- Born: Marialejandra Marrero Caracas, Venezuela
- Other names: Mariale; Mar; Makeuplocalypse; MarialeSinPatuque;
- Occupation: YouTuber

YouTube information
- Channel: Mariale;
- Years active: 2010–present
- Genres: Beauty; comedy; vlogs; lifestyle; motivation;
- Subscribers: 15.2 million
- Views: 3.08 billion

= Mariale =

Venezuelan internet personality and YouTuber

Marialejandra Marrero, better known as Mariale, is a Venezuelan internet personality and YouTuber residing in Los Angeles, California. She is better known for hosting and producing the YouTube channels Mariale, SinPatuque, Mar ♥. She has a combined following of more than 21 million people just on YouTube.

==Internet career==
Mariale started her YouTube career in January 2010 when she uploaded her first video to her YouTube Channel Makeuplocalypse, now known as Mariale. As of November 2023 she has uploaded more than 2,900 videos to this channel and has accumulated more than 15.1 million unique followers and more than 2.9 billion of total views.

In January 2011, Mariale started SinPatuque (meaning without makeup in Venezuelan slang), a personal vlog-style channel which slowly transitioned into its current daily vlogs form. As of November 2023, she has uploaded more than 400 videos to her channel and has accumulated more than 3.6 million followers and 330 million total views.

In November 2015, Mariale uploaded her first video in English to her newest channel, Mar ♥. As of November 2023, she has uploaded more than 850 videos to this channel and has accumulated more than 2.3 million unique followers and more than 286 million total views.

In April 2017, she launched her own lipstick line called "Mariale".
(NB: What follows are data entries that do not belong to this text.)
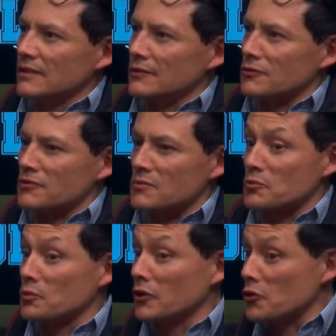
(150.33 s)
Entonces,
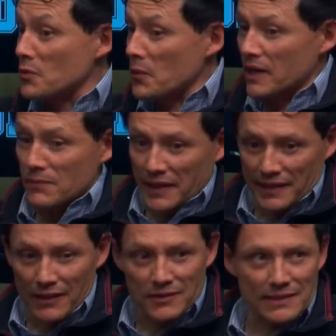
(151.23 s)
pues bueno, yo me hubiera
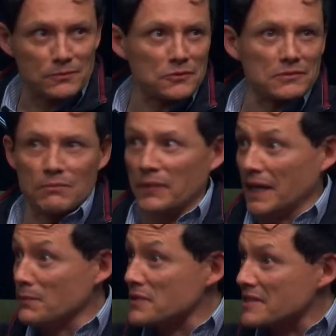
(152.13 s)
imaginado que pues, una
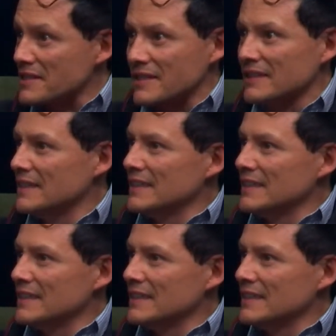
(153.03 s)
Pepsi.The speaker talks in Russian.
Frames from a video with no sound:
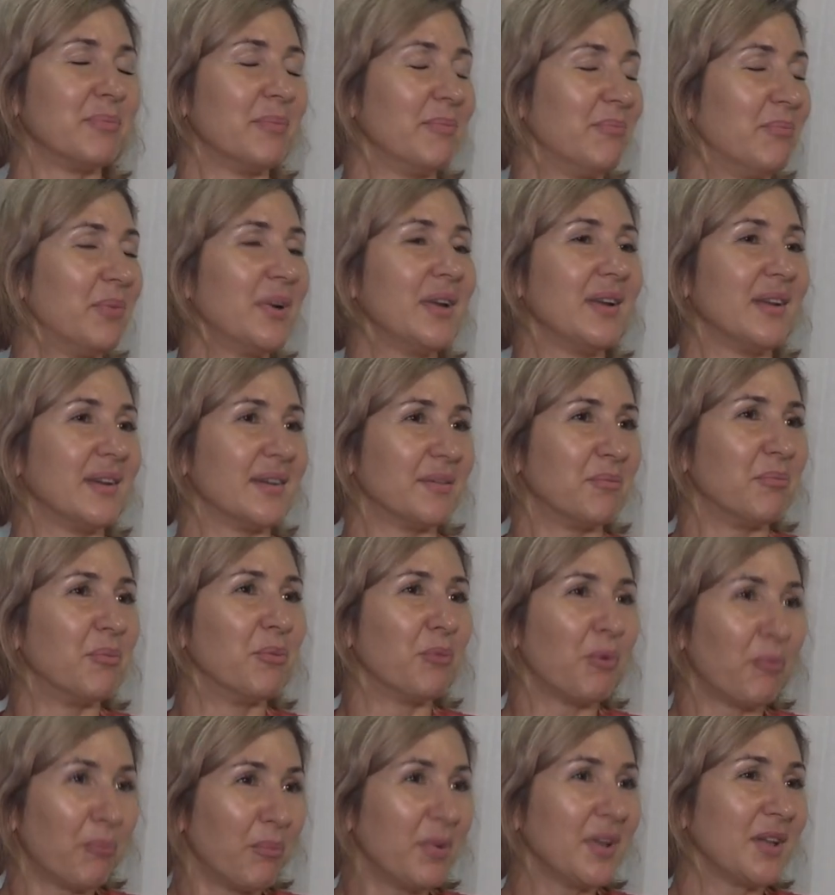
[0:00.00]
Были,
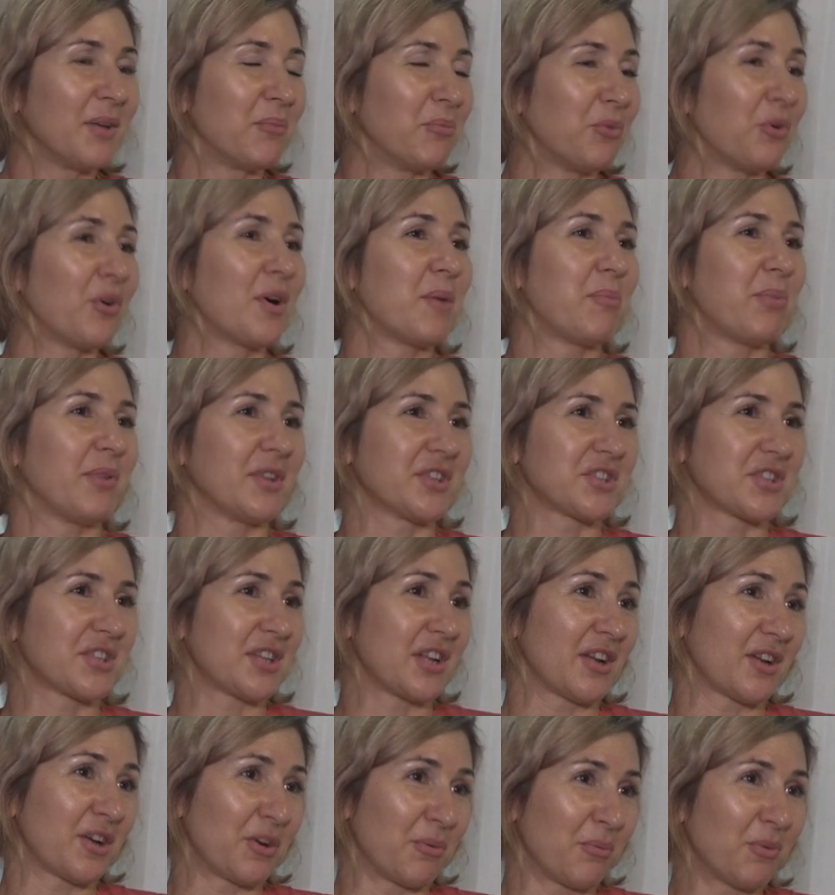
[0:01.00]
было много
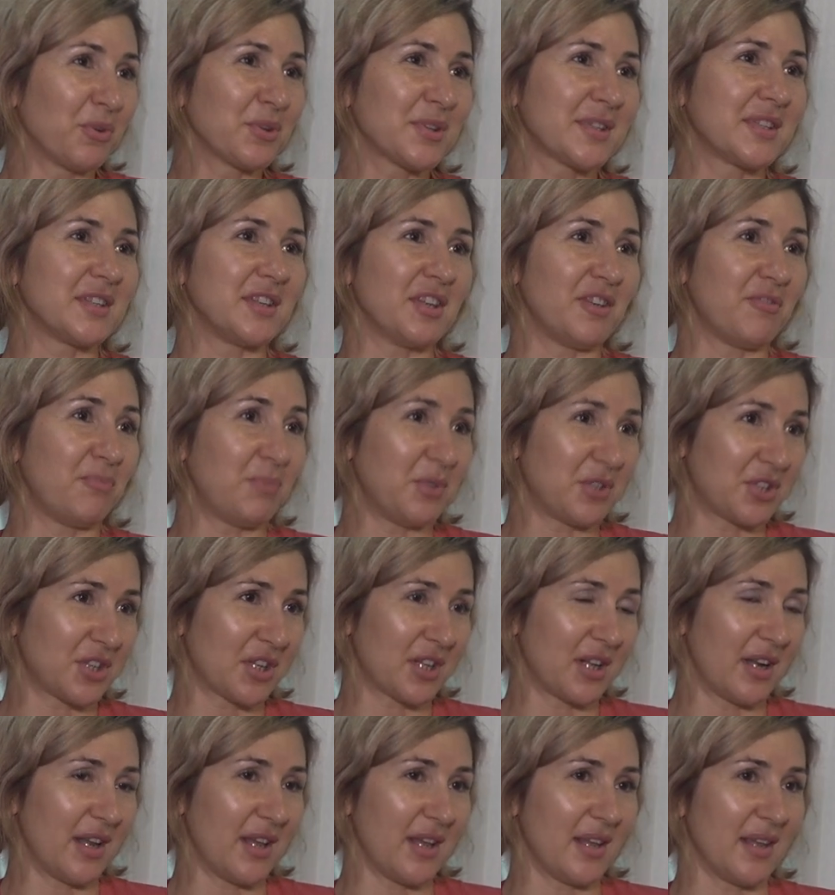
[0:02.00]
положительных эмоций и
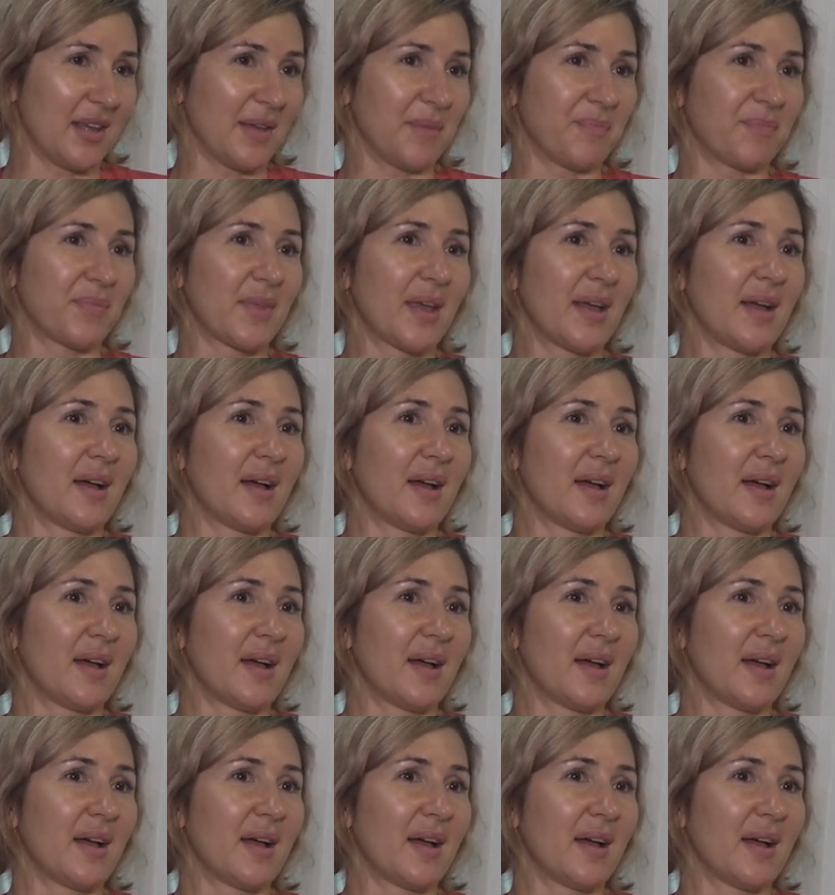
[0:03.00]
впечатлений.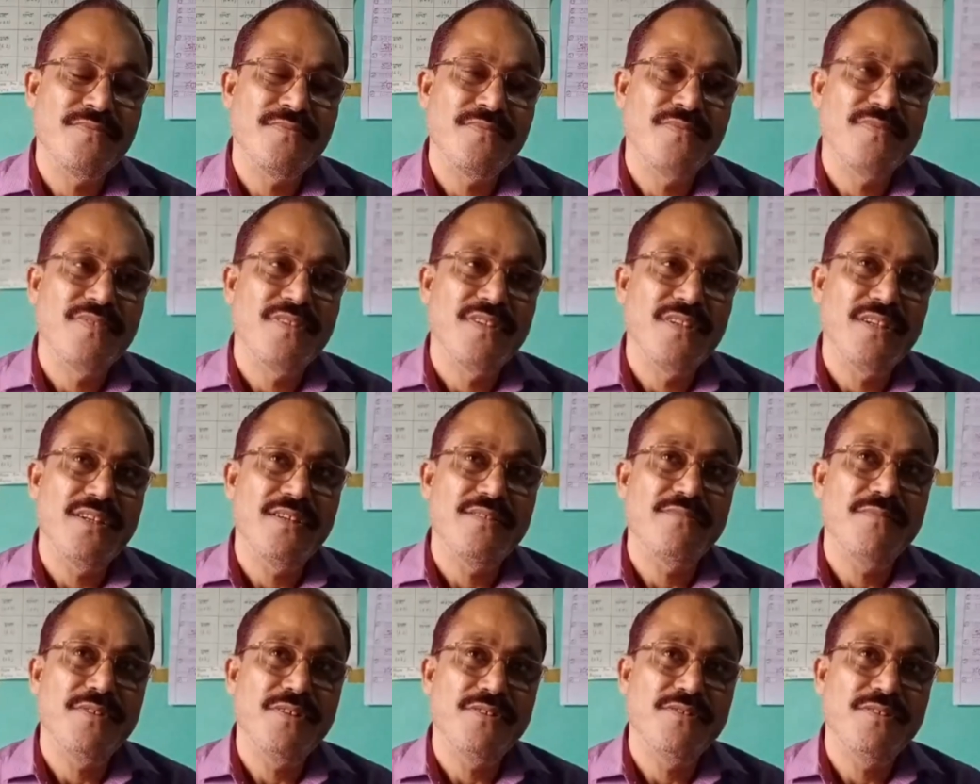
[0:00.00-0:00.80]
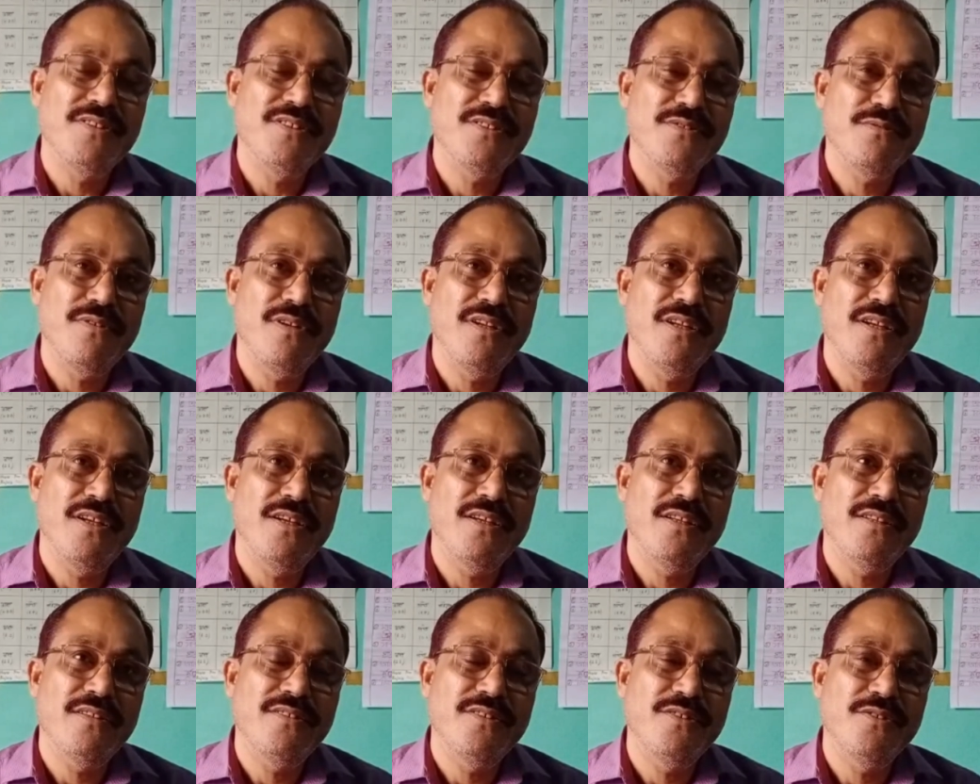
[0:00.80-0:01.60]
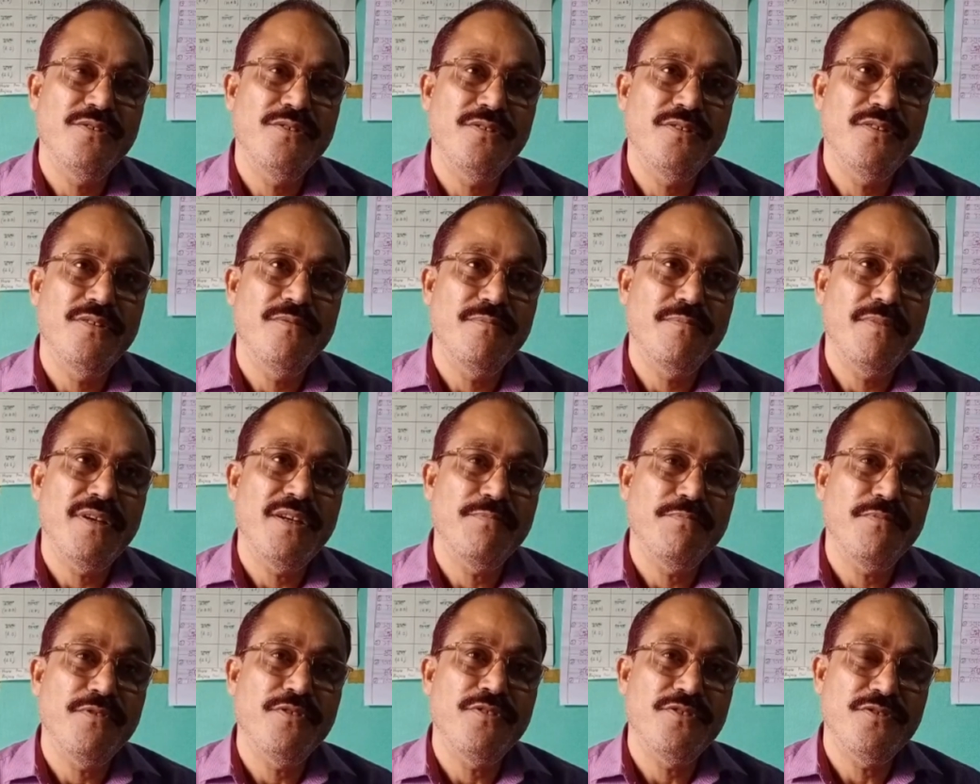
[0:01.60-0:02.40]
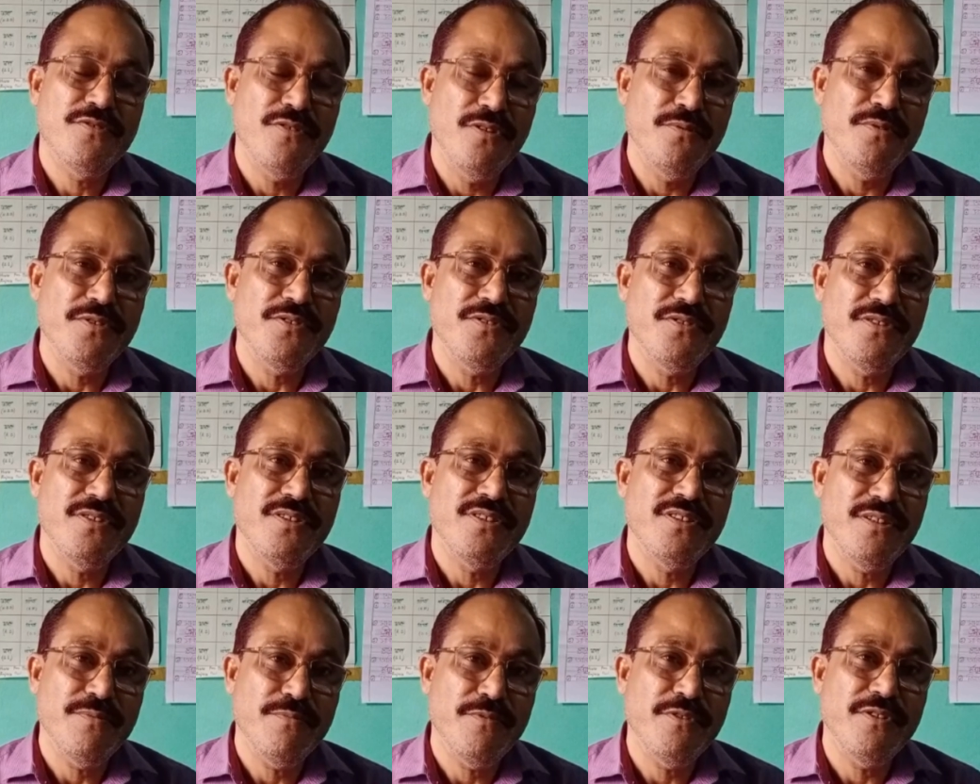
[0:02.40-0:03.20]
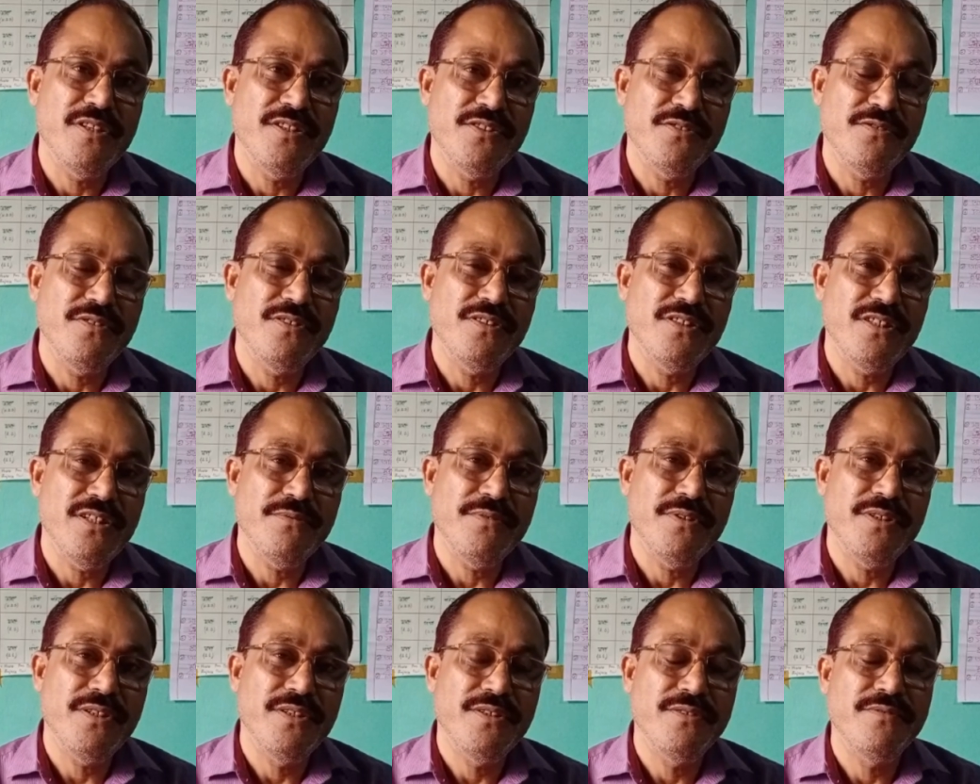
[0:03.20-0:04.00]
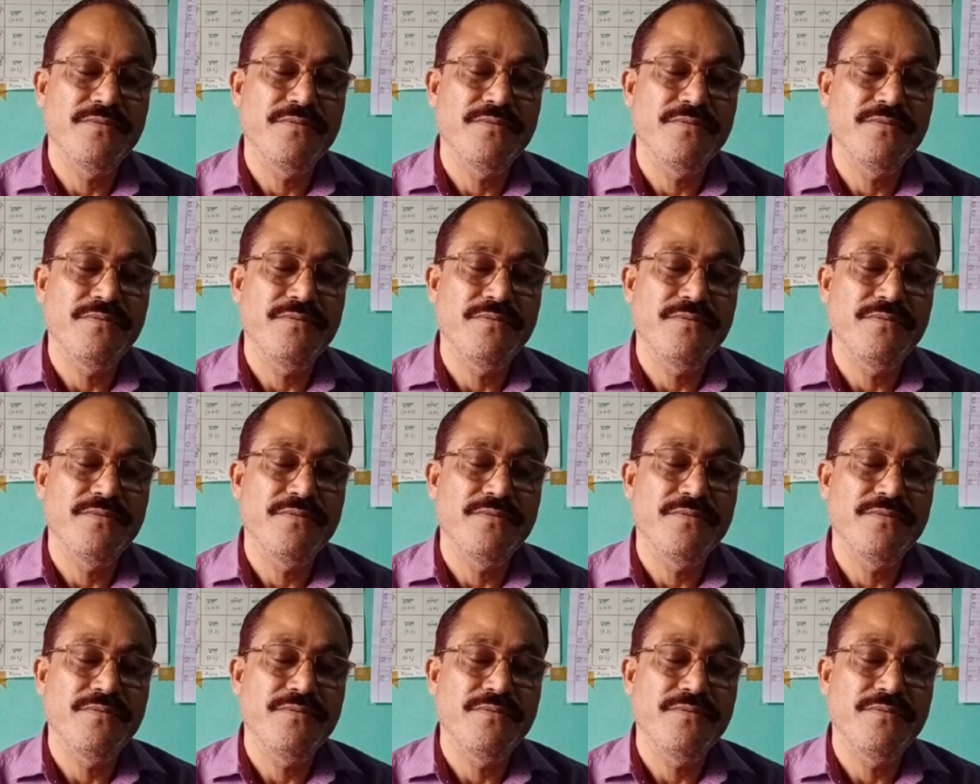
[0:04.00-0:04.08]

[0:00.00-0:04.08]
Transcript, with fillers: এই স্কুলে স্কুলে দীর্ঘ প্রায় পনেরো ষোলো বছর হয়েছে প্রধান শিক্ষক হিসাবে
In August 2018, Mariale was the official Image of Smashbox Cosmetics' new collection "Ablaze" in all the ULTA stores around the world. Later that October, she launched her own E-clothing store called "Club Mar".

In September 2020, Mariale launched a makeup palette in collaboration with beauty brand Too Faced called Amor Caliente.

In November 2022, Mariale launched a makeup collection in collaboration with beauty brand Colourpop called Ctrl+Alt+Glam.

Mariale also holds a Bachelor of Science in Biology degree from Universidad Simón Bolívar.

===Social media===
As of November 2023, she has more than 6 million followers on Instagram, more than 3 million followers on Facebook, more than 1 million followers on Twitter, and more than 4.7 million followers on TikTok. This brings her total social media reach to more than 34 million followers.

== Awards ==
Mariale has been recognized by YouTube for her success with 6 different YouTube Play Buttons. A Silver Play button for reaching 100,000 subscribers in her Mariale, SinPatuque and Mar YouTube channels, as well as 3 Gold Play buttons for reaching 1 million followers in Mariale, SinPatuque and Mar and one Diamond button for reaching 10 million in Mariale.

In 2016 she received the Venezuelan Cacique de Oro award for best Venezuelan Influencer.

In 2022 Mariale was voted as winner in the CEW Beauty Creator Awards in the "Influencer of the year" category. She was also named one of Hola! magazine's Top 100 Latina Powerhouse in the Beauty category.

In 2023 she won an award for Content Powerhouse at Ipsy's "Ipsies Beauty and Creator awards".